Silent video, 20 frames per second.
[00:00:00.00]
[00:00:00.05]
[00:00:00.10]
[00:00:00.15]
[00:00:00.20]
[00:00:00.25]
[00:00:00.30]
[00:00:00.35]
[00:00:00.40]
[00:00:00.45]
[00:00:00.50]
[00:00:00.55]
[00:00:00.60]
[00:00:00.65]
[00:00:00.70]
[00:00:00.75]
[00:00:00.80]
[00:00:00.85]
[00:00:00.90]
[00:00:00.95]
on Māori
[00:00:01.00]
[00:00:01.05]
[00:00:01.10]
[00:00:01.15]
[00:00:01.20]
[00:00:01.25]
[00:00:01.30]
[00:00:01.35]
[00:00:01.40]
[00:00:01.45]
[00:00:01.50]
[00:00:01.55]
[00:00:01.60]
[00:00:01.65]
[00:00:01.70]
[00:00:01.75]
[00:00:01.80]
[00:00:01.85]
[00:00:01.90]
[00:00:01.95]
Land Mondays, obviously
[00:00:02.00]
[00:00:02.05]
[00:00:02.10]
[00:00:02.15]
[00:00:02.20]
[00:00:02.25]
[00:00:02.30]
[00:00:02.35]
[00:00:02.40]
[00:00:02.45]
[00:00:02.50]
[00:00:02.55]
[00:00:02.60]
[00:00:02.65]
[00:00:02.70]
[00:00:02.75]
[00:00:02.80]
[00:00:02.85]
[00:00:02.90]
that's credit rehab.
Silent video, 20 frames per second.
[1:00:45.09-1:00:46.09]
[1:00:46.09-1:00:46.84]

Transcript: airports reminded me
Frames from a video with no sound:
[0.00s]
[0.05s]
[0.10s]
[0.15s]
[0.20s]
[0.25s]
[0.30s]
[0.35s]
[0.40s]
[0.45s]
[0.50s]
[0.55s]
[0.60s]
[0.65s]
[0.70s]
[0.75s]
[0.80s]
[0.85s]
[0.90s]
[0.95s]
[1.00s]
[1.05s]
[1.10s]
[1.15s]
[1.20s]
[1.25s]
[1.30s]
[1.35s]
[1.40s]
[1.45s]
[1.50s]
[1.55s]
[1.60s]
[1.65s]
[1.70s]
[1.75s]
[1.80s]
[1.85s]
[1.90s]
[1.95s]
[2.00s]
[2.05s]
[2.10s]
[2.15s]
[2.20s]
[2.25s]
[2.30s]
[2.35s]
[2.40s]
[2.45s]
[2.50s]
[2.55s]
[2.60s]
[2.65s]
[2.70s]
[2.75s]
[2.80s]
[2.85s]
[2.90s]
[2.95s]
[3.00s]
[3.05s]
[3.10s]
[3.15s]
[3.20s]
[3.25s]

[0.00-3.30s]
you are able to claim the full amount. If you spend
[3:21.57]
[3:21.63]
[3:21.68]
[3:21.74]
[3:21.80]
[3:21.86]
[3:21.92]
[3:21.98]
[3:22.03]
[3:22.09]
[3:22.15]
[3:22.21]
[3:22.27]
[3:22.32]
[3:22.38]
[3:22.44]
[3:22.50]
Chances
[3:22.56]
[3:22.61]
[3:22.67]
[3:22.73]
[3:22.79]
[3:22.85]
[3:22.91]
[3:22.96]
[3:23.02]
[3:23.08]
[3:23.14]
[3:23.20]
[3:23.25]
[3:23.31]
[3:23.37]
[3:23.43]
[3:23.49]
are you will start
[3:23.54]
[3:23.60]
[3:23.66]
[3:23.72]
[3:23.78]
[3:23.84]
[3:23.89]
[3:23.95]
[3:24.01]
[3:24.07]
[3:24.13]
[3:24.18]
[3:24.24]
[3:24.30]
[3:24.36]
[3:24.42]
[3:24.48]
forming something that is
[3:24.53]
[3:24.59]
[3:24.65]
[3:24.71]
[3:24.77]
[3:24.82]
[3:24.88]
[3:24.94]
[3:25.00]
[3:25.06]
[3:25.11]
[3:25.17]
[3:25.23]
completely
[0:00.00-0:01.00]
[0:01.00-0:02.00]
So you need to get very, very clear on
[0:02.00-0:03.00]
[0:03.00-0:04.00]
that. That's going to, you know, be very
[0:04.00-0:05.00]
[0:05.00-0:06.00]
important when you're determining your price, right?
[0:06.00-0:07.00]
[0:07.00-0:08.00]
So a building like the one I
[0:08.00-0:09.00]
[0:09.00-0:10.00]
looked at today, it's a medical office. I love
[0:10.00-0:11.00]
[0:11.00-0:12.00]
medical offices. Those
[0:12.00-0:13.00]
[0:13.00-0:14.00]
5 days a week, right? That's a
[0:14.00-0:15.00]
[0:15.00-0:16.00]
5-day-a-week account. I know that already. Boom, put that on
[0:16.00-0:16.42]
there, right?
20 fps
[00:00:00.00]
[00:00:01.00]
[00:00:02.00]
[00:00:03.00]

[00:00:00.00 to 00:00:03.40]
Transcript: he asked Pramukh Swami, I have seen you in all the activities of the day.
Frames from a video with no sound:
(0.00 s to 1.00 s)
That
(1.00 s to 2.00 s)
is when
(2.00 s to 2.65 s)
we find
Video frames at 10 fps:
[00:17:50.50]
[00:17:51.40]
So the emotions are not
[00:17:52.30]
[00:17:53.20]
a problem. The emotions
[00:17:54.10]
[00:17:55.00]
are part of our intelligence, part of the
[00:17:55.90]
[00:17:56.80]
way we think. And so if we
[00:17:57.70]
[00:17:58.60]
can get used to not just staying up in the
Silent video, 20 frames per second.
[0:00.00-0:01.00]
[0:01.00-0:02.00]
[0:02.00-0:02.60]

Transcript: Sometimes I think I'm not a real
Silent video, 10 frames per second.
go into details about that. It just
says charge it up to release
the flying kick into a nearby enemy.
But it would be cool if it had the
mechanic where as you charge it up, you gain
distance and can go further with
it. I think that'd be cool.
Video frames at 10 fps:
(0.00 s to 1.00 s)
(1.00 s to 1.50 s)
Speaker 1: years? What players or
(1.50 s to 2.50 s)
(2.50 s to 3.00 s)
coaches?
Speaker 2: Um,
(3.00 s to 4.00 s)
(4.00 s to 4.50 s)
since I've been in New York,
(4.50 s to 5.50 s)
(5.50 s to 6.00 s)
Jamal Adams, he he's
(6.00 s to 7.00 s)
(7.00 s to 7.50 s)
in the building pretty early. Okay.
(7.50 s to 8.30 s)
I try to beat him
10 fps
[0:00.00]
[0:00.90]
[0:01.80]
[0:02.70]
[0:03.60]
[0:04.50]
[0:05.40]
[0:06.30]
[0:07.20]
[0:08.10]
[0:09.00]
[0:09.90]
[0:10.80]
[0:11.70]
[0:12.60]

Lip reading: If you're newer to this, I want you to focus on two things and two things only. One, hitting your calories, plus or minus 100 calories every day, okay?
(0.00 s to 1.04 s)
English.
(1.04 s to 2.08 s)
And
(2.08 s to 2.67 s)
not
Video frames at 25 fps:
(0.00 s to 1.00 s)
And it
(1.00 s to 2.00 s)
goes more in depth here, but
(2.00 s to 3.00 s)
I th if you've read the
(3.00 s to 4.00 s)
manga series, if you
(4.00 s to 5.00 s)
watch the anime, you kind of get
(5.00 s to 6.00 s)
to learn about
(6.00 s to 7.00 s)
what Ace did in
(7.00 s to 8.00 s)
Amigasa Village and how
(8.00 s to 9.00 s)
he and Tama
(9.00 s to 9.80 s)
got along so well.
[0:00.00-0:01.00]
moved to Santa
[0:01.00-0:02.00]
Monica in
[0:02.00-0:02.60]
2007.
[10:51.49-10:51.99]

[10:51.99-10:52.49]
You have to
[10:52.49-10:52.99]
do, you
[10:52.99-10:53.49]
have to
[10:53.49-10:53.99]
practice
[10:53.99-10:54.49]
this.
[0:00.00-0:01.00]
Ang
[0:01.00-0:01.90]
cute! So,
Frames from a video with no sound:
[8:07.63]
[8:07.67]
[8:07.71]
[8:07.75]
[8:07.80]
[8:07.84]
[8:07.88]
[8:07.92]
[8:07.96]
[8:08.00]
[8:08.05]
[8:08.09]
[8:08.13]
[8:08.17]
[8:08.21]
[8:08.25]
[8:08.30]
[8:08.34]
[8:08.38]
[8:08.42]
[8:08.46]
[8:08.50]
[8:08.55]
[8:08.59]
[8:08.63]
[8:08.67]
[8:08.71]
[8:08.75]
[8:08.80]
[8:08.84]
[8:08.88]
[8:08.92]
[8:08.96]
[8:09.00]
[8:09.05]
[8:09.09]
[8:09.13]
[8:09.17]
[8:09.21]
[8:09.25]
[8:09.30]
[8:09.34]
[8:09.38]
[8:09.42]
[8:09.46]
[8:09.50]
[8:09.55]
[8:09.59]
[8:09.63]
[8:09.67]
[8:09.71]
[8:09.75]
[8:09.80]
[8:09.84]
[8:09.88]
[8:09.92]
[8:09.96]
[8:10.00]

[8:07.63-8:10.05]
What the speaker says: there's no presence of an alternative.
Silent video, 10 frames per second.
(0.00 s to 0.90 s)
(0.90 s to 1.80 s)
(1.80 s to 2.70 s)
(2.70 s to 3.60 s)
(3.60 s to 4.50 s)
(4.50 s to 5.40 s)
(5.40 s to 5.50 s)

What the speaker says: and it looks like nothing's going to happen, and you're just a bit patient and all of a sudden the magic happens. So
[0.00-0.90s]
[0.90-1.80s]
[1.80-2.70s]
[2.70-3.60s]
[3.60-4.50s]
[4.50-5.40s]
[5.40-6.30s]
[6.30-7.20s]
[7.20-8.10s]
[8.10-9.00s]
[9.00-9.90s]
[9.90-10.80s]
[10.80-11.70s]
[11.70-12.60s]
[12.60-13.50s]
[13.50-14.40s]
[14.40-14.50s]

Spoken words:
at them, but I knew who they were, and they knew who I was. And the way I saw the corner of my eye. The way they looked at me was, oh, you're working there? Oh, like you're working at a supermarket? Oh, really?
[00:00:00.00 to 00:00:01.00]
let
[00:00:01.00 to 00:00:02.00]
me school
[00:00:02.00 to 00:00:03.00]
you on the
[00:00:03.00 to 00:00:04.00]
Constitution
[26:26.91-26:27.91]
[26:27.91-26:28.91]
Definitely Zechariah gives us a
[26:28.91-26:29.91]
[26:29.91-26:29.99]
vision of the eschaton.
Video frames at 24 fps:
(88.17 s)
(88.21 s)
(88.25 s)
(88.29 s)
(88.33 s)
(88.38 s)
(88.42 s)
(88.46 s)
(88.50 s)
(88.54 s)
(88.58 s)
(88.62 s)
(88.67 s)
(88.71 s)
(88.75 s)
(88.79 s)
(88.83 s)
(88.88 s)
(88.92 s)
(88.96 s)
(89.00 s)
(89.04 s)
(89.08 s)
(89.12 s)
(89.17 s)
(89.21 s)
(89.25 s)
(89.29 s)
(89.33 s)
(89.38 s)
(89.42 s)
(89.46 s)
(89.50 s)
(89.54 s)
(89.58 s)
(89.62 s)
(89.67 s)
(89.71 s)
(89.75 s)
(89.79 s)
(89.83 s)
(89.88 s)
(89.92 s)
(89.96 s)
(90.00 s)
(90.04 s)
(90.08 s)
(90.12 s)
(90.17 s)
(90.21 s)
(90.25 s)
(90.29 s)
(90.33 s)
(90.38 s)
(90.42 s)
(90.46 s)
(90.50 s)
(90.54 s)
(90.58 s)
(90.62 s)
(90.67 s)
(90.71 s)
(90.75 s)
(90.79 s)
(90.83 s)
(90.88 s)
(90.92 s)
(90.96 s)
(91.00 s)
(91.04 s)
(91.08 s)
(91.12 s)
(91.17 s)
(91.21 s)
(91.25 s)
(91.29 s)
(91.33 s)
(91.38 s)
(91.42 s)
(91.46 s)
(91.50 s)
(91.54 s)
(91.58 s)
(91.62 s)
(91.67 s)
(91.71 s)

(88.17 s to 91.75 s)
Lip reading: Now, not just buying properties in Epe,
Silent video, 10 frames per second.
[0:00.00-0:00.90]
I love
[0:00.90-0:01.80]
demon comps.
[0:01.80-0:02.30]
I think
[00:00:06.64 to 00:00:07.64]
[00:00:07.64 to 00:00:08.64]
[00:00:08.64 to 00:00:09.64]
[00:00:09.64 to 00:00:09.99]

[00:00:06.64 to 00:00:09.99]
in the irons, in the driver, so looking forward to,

────

• _Your goal_:
Your answer should hold exactly the lines from the one containing "[00:00:08.64 to 00:00:09.64]" to the last line of the data, both included, and no others.

• _Reply_:
[00:00:08.64 to 00:00:09.64]
[00:00:09.64 to 00:00:09.99]

[00:00:06.64 to 00:00:09.99]
in the irons, in the driver, so looking forward to,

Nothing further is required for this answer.